#### GIVEN RECORDS ####

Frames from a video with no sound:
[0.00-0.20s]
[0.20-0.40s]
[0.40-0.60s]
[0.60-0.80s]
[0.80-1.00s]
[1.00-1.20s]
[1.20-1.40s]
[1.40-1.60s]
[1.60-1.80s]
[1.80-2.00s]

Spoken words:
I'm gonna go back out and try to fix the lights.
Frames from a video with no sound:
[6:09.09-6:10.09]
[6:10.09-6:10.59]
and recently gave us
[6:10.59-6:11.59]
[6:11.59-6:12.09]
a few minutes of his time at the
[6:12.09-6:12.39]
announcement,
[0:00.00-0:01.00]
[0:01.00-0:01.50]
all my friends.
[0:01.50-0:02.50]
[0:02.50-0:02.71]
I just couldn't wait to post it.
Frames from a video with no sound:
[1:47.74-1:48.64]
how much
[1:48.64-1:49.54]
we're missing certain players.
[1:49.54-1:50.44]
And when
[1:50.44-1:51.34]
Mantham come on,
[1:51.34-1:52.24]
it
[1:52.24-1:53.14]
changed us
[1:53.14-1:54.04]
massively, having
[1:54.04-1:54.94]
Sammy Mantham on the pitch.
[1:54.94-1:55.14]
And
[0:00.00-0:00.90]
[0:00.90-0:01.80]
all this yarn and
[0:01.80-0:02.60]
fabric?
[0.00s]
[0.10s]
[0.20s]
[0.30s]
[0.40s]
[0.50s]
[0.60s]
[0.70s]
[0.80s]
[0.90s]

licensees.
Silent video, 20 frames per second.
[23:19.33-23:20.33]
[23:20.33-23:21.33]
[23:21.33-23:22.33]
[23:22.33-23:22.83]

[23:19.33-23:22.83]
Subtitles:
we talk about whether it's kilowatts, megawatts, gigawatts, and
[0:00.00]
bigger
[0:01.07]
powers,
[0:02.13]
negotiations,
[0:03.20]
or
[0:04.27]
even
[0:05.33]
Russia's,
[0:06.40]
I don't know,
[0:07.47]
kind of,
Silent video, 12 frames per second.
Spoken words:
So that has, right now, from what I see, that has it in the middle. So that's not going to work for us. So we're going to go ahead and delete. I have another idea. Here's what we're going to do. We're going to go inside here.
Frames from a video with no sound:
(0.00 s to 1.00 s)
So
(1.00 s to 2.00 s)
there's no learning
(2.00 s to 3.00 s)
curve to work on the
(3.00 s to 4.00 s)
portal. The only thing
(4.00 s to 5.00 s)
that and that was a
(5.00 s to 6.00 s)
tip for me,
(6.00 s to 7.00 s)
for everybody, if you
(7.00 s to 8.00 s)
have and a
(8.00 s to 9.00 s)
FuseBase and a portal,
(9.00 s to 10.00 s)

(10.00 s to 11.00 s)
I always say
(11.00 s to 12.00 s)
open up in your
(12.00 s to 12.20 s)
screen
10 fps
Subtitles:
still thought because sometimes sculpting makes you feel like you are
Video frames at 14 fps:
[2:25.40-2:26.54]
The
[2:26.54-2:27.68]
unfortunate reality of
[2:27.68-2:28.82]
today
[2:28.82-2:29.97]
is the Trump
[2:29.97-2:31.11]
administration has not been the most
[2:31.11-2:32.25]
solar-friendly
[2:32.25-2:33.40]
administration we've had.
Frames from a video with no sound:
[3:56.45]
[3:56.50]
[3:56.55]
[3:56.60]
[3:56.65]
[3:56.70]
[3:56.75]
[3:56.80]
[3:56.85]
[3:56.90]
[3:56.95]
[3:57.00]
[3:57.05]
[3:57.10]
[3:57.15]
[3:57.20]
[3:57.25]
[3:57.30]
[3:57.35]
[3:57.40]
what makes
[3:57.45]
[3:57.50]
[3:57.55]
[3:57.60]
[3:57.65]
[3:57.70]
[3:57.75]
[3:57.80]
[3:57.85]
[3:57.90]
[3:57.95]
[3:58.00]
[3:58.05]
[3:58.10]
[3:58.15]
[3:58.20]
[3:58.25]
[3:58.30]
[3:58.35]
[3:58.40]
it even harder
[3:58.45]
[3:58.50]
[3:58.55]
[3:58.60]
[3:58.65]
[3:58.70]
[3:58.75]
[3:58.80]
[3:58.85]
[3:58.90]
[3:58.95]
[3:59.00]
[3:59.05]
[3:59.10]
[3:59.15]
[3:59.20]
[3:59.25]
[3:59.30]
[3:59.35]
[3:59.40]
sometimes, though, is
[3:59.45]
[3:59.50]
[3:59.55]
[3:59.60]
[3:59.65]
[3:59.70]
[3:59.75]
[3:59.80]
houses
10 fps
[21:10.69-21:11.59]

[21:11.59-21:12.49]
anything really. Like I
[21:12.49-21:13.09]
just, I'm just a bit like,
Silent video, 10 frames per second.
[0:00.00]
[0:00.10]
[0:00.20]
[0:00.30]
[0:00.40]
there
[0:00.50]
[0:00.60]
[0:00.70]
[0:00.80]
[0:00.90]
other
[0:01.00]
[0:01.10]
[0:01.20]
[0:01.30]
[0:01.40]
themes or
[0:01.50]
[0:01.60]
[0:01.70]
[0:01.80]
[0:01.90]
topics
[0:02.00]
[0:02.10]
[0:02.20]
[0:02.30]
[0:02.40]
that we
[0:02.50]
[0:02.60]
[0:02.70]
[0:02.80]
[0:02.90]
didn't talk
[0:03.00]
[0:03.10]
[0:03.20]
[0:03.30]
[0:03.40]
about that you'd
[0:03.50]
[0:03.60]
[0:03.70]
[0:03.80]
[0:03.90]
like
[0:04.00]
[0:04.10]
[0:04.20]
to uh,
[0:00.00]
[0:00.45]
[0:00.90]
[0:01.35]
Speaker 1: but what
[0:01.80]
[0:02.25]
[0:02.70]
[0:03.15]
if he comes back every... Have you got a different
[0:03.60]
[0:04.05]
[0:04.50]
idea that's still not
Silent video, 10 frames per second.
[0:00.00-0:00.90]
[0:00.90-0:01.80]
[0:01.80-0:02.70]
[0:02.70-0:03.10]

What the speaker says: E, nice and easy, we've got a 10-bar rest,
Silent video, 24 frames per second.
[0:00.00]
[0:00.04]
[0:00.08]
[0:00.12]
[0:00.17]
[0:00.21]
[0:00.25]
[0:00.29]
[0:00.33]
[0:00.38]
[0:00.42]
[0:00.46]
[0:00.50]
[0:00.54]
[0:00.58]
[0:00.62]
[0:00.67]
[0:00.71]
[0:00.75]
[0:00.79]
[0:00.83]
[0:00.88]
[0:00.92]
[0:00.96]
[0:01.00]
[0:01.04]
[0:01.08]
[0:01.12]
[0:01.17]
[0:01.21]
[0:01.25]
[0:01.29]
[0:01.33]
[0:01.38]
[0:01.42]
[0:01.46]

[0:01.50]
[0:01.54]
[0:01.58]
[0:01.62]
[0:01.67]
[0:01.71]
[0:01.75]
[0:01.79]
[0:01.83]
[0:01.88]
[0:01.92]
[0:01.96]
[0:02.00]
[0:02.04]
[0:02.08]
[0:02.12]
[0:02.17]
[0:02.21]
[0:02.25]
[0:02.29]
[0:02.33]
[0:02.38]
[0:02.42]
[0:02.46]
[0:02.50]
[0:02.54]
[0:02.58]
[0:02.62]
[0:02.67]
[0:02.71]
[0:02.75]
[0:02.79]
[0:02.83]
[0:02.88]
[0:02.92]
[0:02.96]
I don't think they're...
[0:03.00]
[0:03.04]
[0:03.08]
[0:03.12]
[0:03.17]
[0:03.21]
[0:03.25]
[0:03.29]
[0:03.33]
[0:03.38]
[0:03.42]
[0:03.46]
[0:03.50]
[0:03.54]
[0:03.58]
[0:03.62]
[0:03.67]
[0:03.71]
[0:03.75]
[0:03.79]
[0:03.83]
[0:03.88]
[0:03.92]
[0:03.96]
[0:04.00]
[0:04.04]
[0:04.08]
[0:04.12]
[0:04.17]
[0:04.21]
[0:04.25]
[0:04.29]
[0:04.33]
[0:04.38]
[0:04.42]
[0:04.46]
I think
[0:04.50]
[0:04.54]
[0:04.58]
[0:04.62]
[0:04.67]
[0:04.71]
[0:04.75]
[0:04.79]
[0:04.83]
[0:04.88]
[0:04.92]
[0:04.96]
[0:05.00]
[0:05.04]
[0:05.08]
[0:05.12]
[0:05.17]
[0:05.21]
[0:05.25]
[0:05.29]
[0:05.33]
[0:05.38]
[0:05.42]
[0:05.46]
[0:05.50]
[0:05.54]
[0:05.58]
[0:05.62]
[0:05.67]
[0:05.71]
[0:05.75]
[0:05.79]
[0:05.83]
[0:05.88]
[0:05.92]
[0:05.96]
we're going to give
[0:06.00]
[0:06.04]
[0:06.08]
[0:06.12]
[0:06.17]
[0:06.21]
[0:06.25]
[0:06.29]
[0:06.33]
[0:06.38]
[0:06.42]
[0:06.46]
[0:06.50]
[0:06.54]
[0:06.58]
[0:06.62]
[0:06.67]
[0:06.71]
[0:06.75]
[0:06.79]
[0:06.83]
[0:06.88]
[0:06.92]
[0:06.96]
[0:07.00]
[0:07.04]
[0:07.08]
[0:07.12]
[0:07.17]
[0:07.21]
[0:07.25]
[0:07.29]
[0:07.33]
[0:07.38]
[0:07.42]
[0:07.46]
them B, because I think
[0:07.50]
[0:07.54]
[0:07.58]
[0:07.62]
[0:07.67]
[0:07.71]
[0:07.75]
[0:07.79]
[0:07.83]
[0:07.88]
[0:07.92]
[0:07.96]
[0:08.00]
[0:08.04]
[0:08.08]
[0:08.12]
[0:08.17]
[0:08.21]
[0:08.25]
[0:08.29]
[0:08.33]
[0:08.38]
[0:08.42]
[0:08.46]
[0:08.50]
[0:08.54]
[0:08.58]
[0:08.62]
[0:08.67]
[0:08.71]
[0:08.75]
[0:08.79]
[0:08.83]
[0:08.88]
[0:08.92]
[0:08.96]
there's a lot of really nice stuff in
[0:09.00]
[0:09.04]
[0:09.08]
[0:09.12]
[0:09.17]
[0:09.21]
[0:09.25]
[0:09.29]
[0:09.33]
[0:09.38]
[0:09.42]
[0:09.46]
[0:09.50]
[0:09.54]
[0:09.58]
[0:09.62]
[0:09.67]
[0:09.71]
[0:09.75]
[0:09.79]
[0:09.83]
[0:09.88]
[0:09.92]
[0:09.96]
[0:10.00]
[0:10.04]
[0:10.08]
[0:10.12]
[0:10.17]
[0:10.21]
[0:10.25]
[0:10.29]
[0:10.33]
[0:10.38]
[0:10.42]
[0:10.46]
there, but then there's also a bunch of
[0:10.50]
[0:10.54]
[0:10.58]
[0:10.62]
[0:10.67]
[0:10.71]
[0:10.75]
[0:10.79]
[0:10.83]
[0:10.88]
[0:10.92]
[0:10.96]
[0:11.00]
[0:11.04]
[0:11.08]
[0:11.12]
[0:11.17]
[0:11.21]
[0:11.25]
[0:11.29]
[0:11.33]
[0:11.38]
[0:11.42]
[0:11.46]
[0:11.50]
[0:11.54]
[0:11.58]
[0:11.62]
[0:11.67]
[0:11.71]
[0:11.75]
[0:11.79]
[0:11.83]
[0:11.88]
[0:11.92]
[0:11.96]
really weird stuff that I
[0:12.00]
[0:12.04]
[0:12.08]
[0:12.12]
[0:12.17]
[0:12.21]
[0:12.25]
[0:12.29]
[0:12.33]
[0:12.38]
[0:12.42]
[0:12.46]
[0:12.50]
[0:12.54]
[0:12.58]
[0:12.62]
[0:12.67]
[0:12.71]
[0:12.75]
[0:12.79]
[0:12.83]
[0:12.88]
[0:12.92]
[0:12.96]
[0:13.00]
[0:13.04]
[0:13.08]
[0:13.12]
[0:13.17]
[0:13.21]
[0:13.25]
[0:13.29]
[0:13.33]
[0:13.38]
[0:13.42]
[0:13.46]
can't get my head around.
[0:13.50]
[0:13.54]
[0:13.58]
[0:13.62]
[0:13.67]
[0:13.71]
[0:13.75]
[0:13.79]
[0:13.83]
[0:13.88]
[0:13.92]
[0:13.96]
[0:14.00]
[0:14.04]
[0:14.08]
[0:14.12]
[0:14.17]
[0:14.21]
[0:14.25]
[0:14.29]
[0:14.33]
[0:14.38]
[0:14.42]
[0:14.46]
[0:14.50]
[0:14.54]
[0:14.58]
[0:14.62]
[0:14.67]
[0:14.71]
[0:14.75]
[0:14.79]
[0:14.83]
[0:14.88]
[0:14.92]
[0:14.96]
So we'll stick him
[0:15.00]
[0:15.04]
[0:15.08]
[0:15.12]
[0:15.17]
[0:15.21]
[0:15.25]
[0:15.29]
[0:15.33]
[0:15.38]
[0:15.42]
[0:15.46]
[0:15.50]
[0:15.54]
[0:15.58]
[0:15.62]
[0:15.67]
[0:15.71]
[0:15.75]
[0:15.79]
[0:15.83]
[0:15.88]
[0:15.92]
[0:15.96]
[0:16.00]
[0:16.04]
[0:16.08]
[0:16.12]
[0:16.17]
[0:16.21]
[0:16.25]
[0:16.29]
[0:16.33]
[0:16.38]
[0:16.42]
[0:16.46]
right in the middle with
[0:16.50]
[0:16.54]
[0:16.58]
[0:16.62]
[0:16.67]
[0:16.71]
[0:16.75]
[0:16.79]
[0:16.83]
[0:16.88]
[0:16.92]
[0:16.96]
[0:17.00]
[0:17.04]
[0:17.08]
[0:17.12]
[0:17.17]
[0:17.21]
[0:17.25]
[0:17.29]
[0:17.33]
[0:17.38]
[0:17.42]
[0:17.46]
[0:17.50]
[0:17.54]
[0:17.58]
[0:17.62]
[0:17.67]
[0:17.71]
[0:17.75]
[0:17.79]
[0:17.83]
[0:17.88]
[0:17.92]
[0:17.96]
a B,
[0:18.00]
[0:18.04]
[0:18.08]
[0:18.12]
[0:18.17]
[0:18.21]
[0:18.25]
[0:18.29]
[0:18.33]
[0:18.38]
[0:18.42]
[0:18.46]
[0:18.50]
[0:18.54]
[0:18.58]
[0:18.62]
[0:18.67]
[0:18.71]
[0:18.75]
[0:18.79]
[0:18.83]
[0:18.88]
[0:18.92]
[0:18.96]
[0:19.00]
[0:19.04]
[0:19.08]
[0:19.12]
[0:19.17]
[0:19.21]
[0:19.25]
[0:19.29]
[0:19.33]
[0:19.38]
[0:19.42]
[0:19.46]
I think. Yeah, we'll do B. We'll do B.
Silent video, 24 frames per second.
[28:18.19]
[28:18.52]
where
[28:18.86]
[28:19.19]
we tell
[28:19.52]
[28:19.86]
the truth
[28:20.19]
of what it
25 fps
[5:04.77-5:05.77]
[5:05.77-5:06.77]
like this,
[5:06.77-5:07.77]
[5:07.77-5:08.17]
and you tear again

####

AIM OF THE EXERCISE: From the start of the data to the line that holds "[0:01.50-0:02.50]", retype each line exactly, with both ends included.

OUTPUT FOR THIS TASK:
Frames from a video with no sound:
[0.00-0.20s]
[0.20-0.40s]
[0.40-0.60s]
[0.60-0.80s]
[0.80-1.00s]
[1.00-1.20s]
[1.20-1.40s]
[1.40-1.60s]
[1.60-1.80s]
[1.80-2.00s]

Spoken words:
I'm gonna go back out and try to fix the lights.
Frames from a video with no sound:
[6:09.09-6:10.09]
[6:10.09-6:10.59]
and recently gave us
[6:10.59-6:11.59]
[6:11.59-6:12.09]
a few minutes of his time at the
[6:12.09-6:12.39]
announcement,
[0:00.00-0:01.00]
[0:01.00-0:01.50]
all my friends.
[0:01.50-0:02.50]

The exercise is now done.